McG adequately directed the Charlie’s Angels films, but he and cinematographer Shane Hurlbut have presented a particularly uninspired vision of Cameron’s post-apocalyptic world. Terminator Salvation’s composition is just plain unattractive. The film often drowns in hazy, digital murkiness, including some truly horrid green screen work. The special effects range between “okay” to guys in laughably bad Terminator suits, popping-and-locking their way around. This is a far cry from the revolutionary FX of Terminator 2. Even the battle-scarred skin of the Terminators looked phoned-in. Stan Winston, you are missed.

The dunderheaded script focuses almost all of its energy on silly plot devices, soapy subplots, and nonstop—and mostly pointless—action sequences. That tongue-in-cheek self-awareness that made Cameron’s entries so spirited is replaced here with unintentional laughs inspired by unwelcome camp. And all of this is communicated through some of the most monosyllabic dialogue I’ve heard in any recent action film. The script also oddly maroons John Connor as a secondary character, instead focusing on Marcus Wright, a new kind of Terminator, who is neither interesting nor necessary to the story. In fact, the character seems to exist only to distract from the film’s lack of story.

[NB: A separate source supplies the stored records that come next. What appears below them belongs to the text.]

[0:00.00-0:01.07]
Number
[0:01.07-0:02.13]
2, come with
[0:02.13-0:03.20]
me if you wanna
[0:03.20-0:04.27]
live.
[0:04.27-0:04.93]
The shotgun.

So, what of John Connor, then? The narrow focus placed on him gleans very little. In Terminator 2, Edward Furlong played John as boy who, even in the face of an impossible situation, was still a child. A child who wanted nothing more than for his mother to love him; to hold him; to say that everything was going to be okay. Sarah Connor (Linda Hamilton) could never offer her son those most basic of comforts. John was in an endless state of preparation, because she knew implicitly that nothing was going to be okay. That the whole goddamned world was coming to end and only her son could save what would be left of humanity. The weight of that goes unfelt in Terminator Salvation.

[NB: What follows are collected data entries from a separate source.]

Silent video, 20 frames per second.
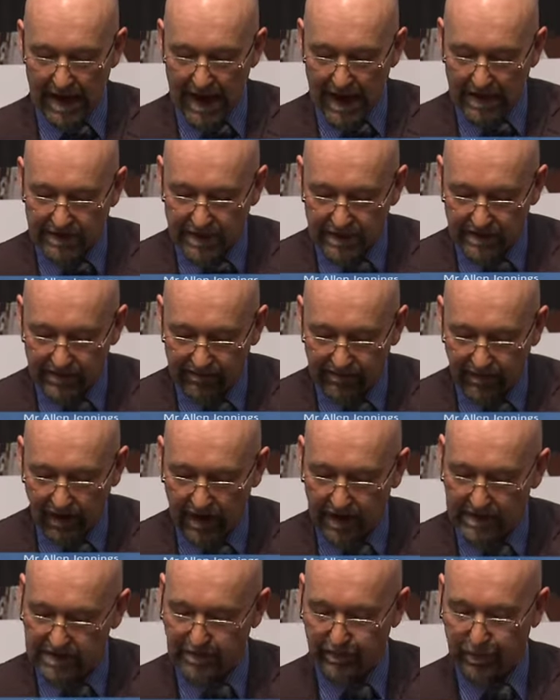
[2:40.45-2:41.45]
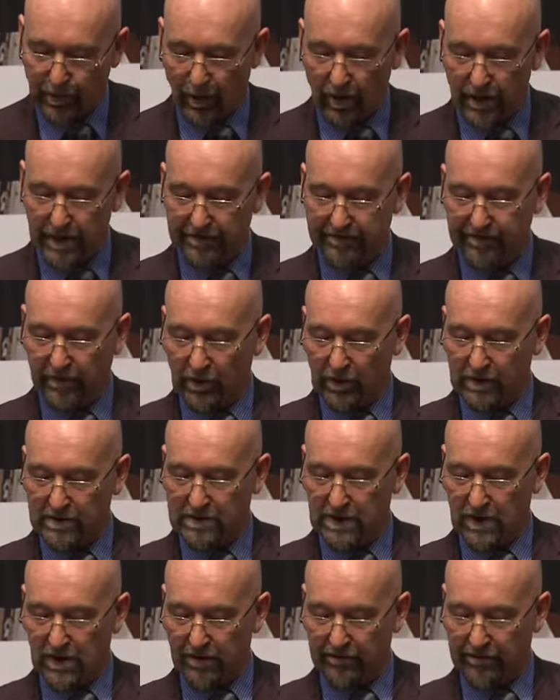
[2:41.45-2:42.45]
identified as a priority focus
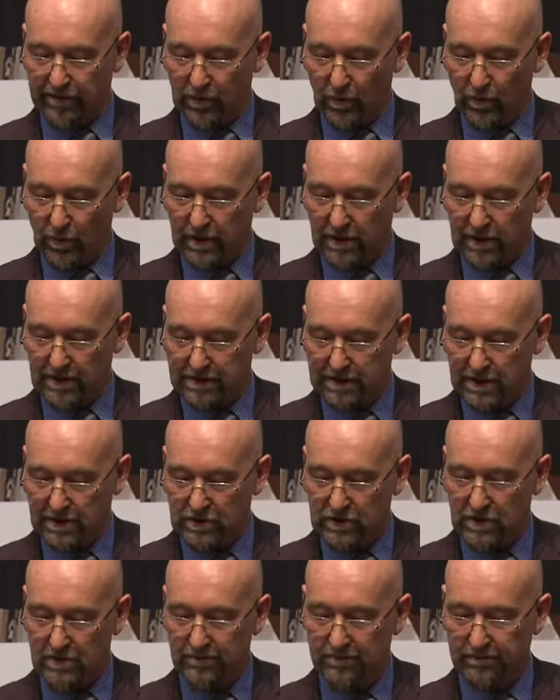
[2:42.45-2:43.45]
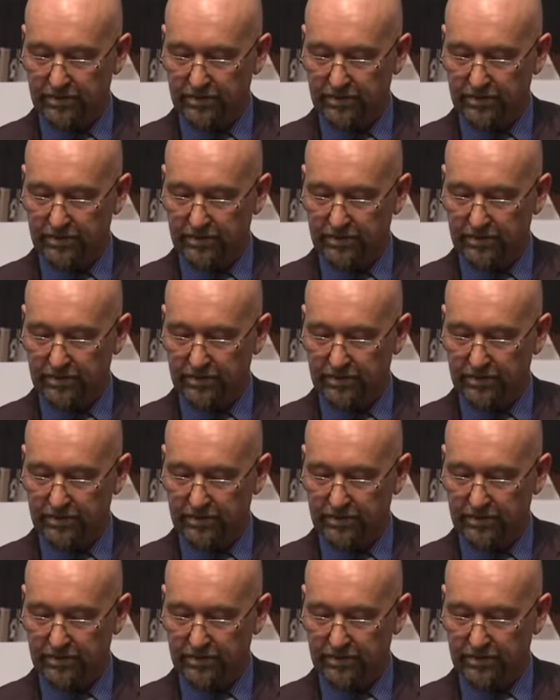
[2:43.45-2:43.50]
area for the organisation.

The John Connor of Terminator Salvation is merely an outline of how he was described by Kyle Reese in the first film: a solider with a messianic following. All right. But what does that mean to John? In the film, John’s wife (Bryce Dallas Howard) is pregnant. That seems illogical to me. After what John has seen, after being hunted his whole life, would he really bring a child into his world?

You’d assume that Christian Bale, one of our finest actors, would be just the man to examine these points. But he’s given nothing to work with. Bale is relegated to pointing guns, brooding, and screaming into walkie-talkies. In T2 and T3, John was a creature of psychology, haunted and driven by his mother’s prophecies. In Salvation, John listens to the tapes his mother left for him, hoping to find clues to his future, but he seems unaware of the underlying depths of her posthumous messages. The character is no longer human—he’s a cog in his own legend, going through the motions out of obligation to a bad script.

I like watching folks get terminated as much as the next guy, but I used to care about John Connor’s plight. I used to fear for his survival. Walking out of Terminator Salvation, after two hours of tiresome action, I felt apathetic—almost antithetical—towards the character. If what the Connors say is true and the future is what we make it . . . I suggest no more Terminator movies.